▸ **Task to carry out**:
What is needed is an exact copy of every entry below, with the pictures left out.

════════

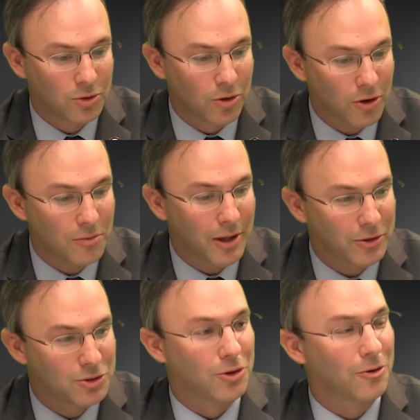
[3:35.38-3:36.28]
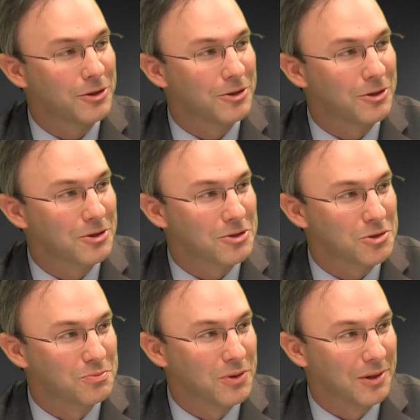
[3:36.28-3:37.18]
Talk about the journey that this
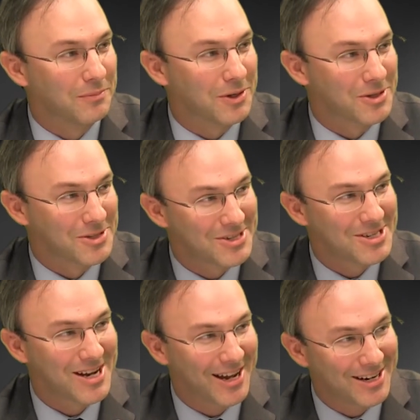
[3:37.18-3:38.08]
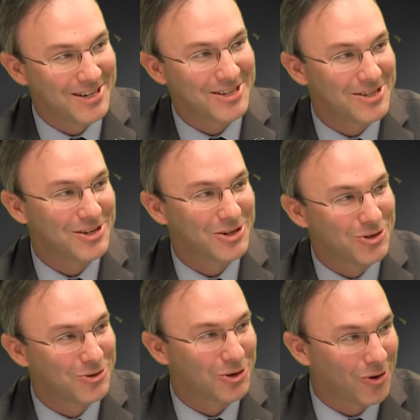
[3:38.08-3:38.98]
has been, because this is not an easy
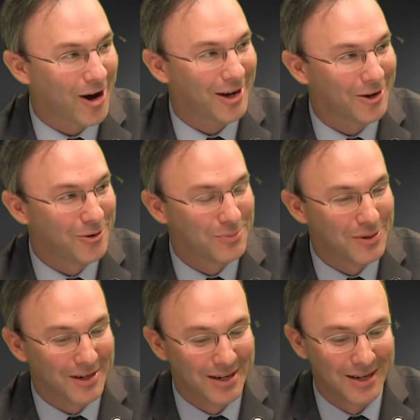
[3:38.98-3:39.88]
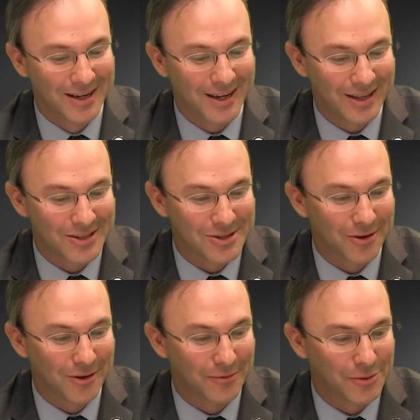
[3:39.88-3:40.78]
issue to crack open and
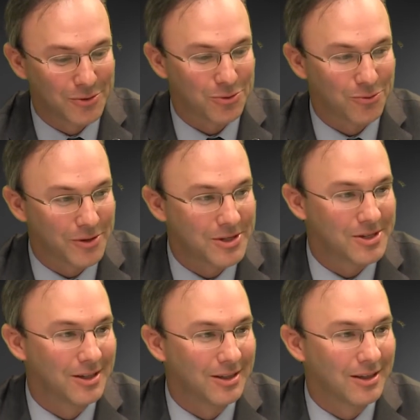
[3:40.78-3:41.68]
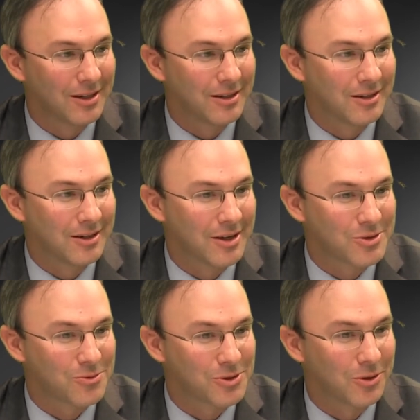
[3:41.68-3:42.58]
solve. There's a reason that it
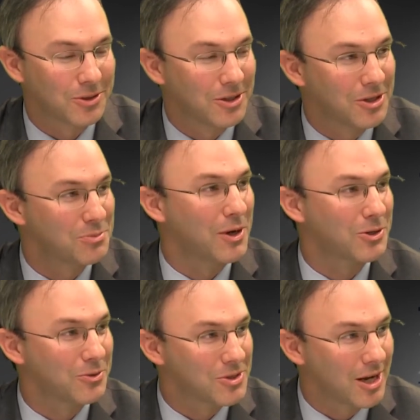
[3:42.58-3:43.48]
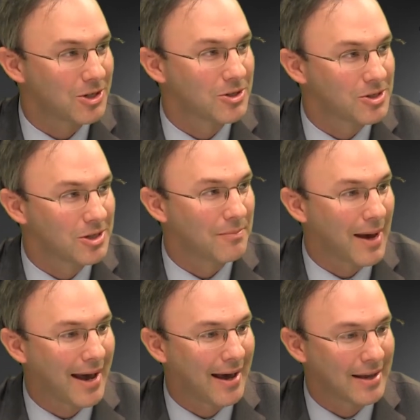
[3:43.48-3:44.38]
has resulted in special sessions in the
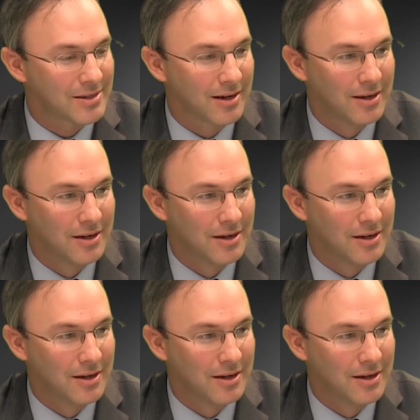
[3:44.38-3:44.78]
past.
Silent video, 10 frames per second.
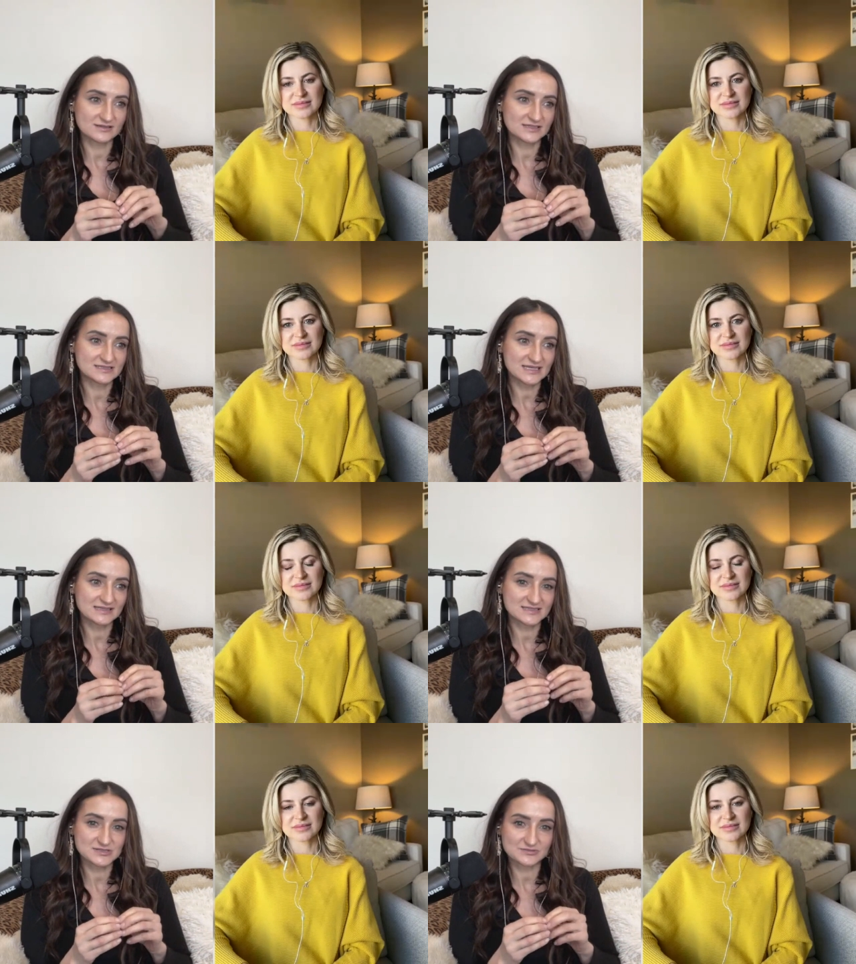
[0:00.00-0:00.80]
Speaker 1: It's like
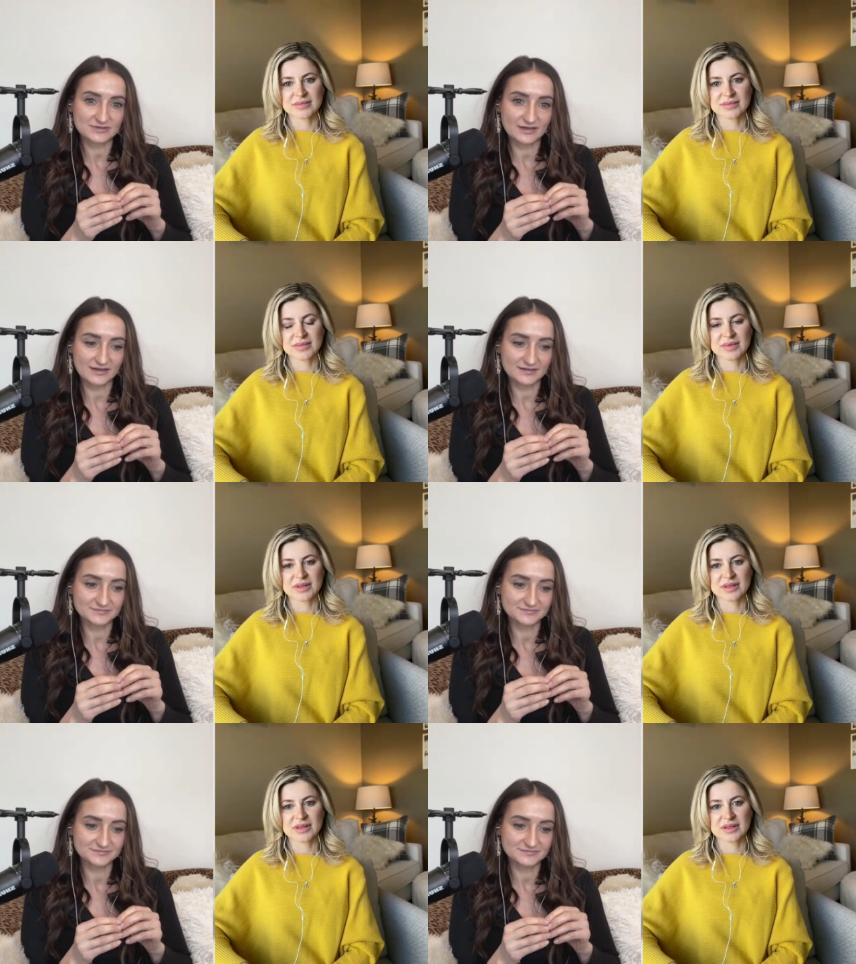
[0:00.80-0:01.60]
this um
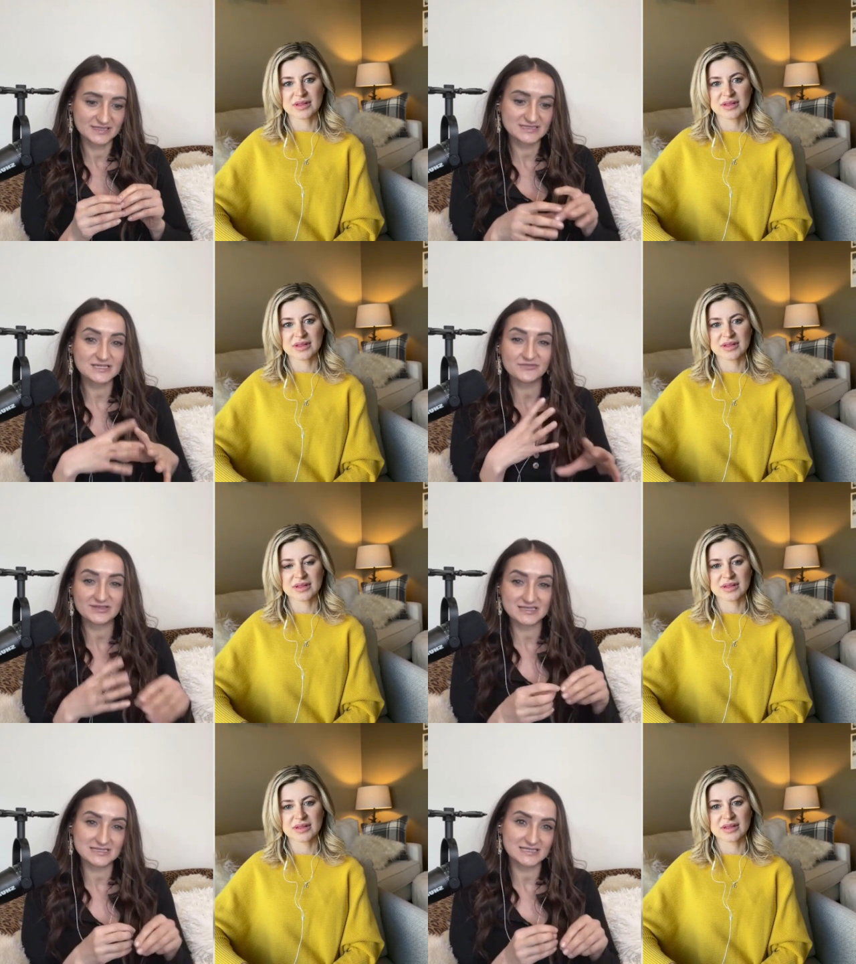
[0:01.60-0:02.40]
the stuff that
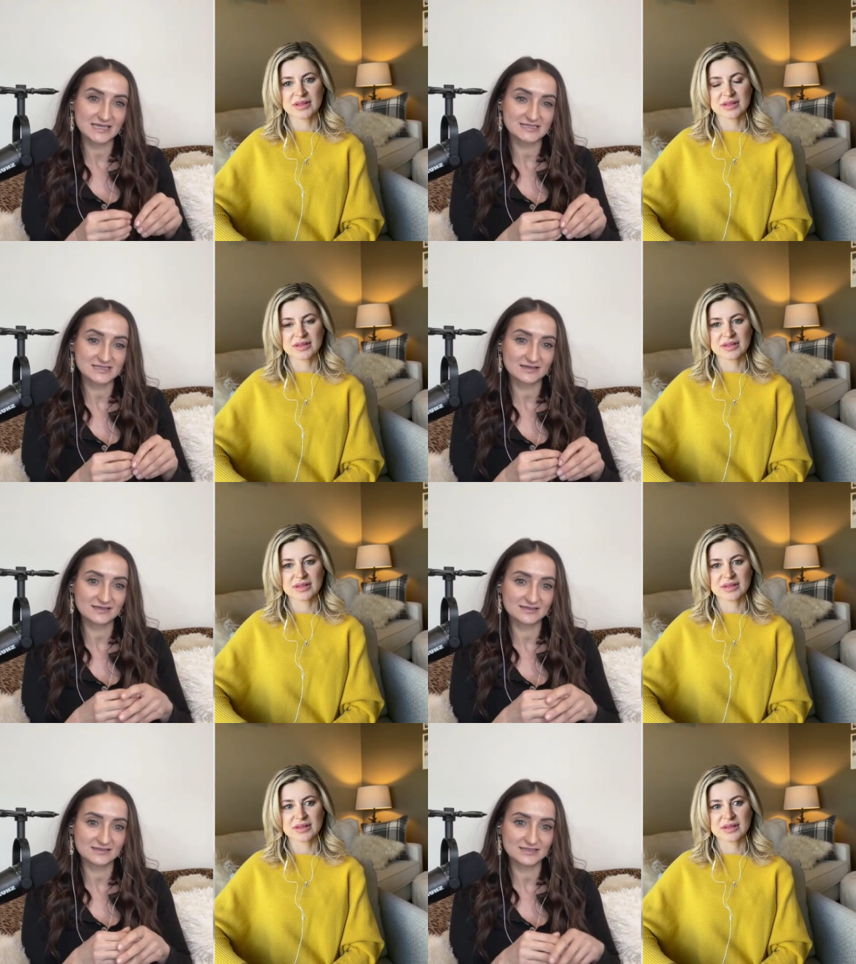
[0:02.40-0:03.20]
doesn't taste
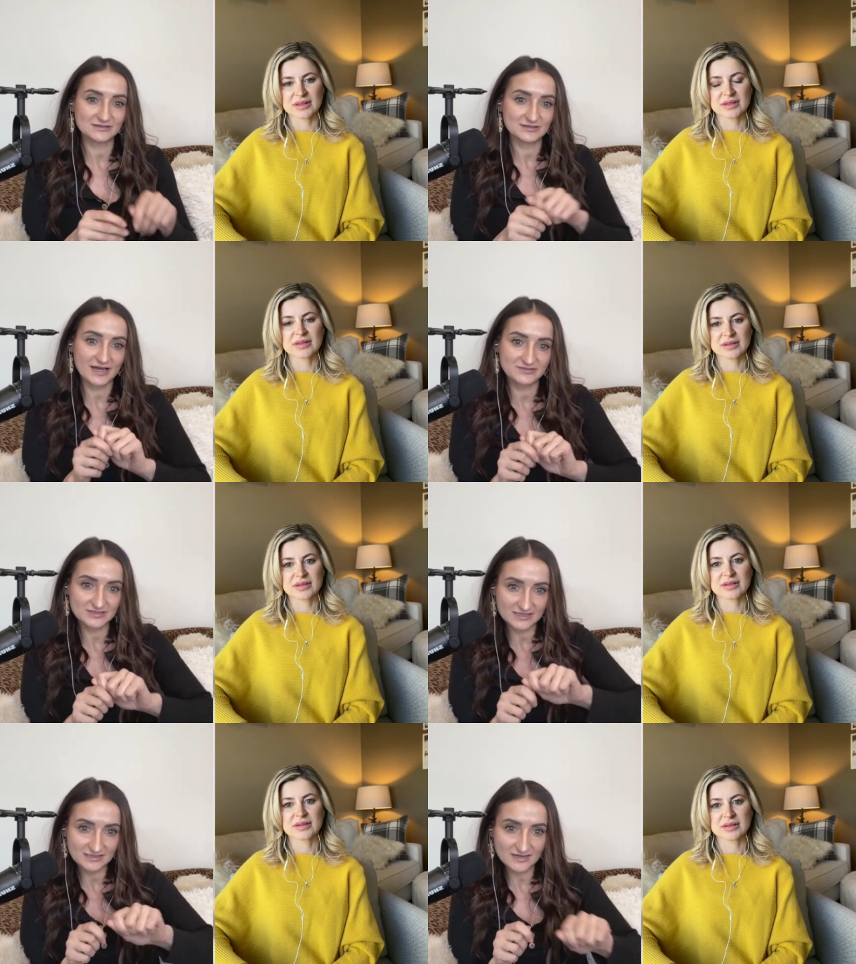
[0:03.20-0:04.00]
good. You you have to
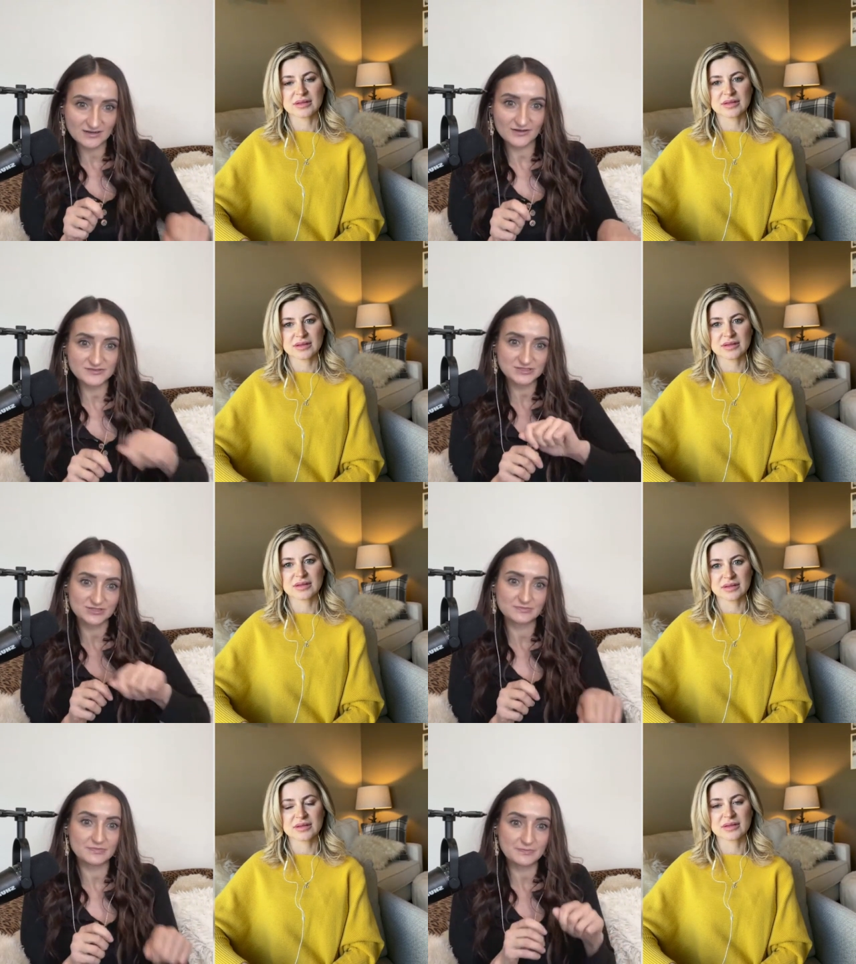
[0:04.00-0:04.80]
like cut off
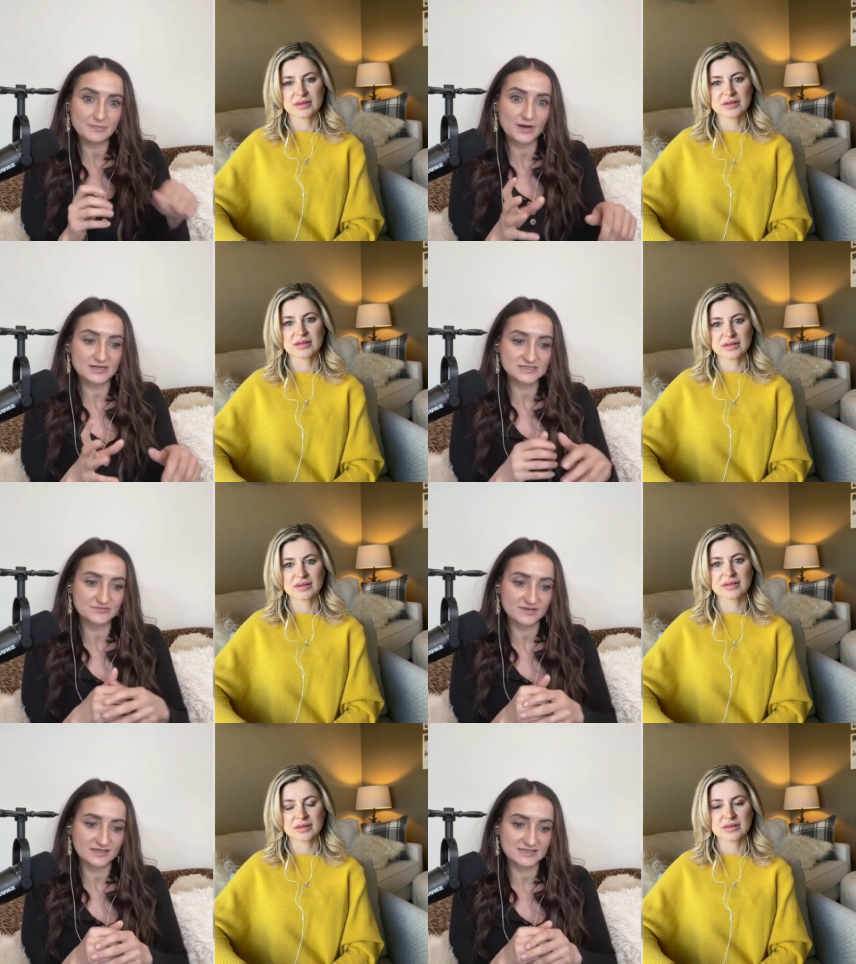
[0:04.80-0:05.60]
certain parts
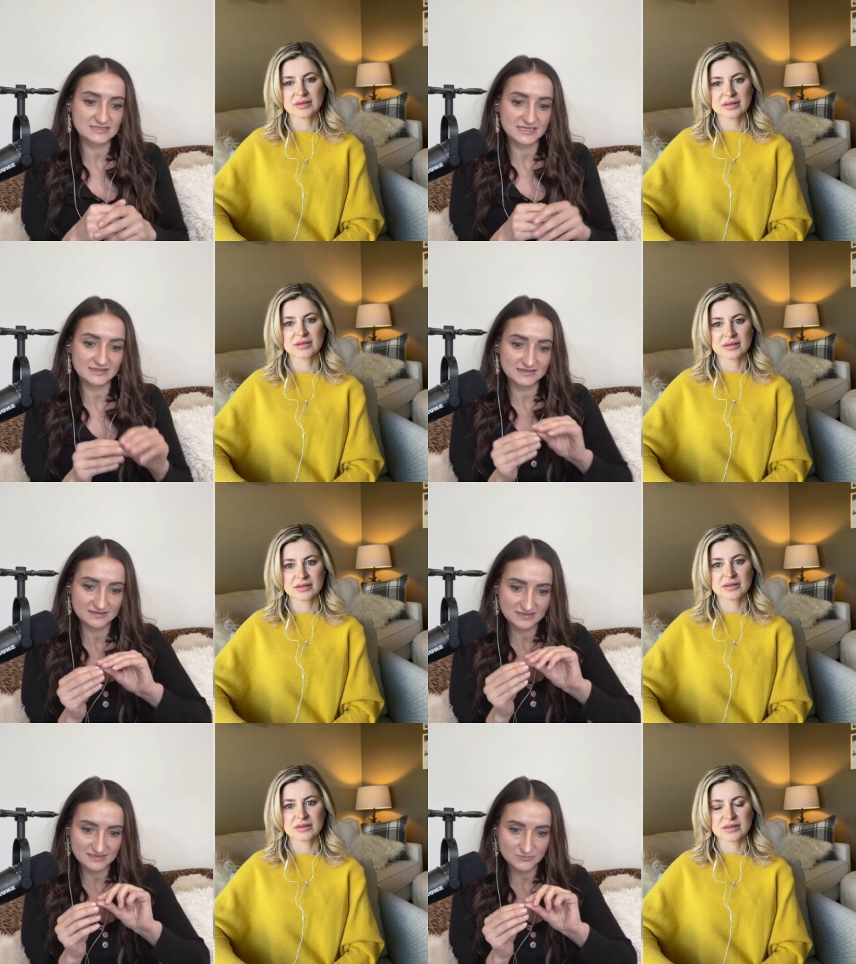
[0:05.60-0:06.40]
of it. It's like
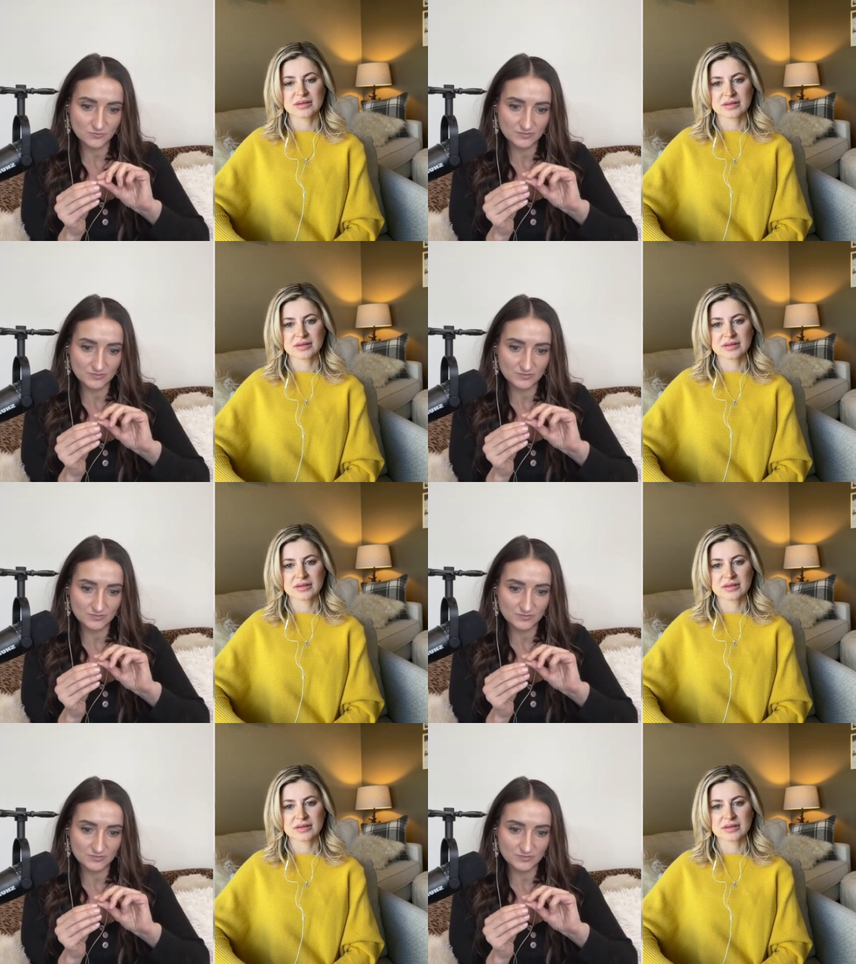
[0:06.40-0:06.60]
this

════════

▸ **Your solution**:
[3:35.38-3:36.28]
[3:36.28-3:37.18]
Talk about the journey that this
[3:37.18-3:38.08]
[3:38.08-3:38.98]
has been, because this is not an easy
[3:38.98-3:39.88]
[3:39.88-3:40.78]
issue to crack open and
[3:40.78-3:41.68]
[3:41.68-3:42.58]
solve. There's a reason that it
[3:42.58-3:43.48]
[3:43.48-3:44.38]
has resulted in special sessions in the
[3:44.38-3:44.78]
past.
Silent video, 10 frames per second.
[0:00.00-0:00.80]
Speaker 1: It's like
[0:00.80-0:01.60]
this um
[0:01.60-0:02.40]
the stuff that
[0:02.40-0:03.20]
doesn't taste
[0:03.20-0:04.00]
good. You you have to
[0:04.00-0:04.80]
like cut off
[0:04.80-0:05.60]
certain parts
[0:05.60-0:06.40]
of it. It's like
[0:06.40-0:06.60]
this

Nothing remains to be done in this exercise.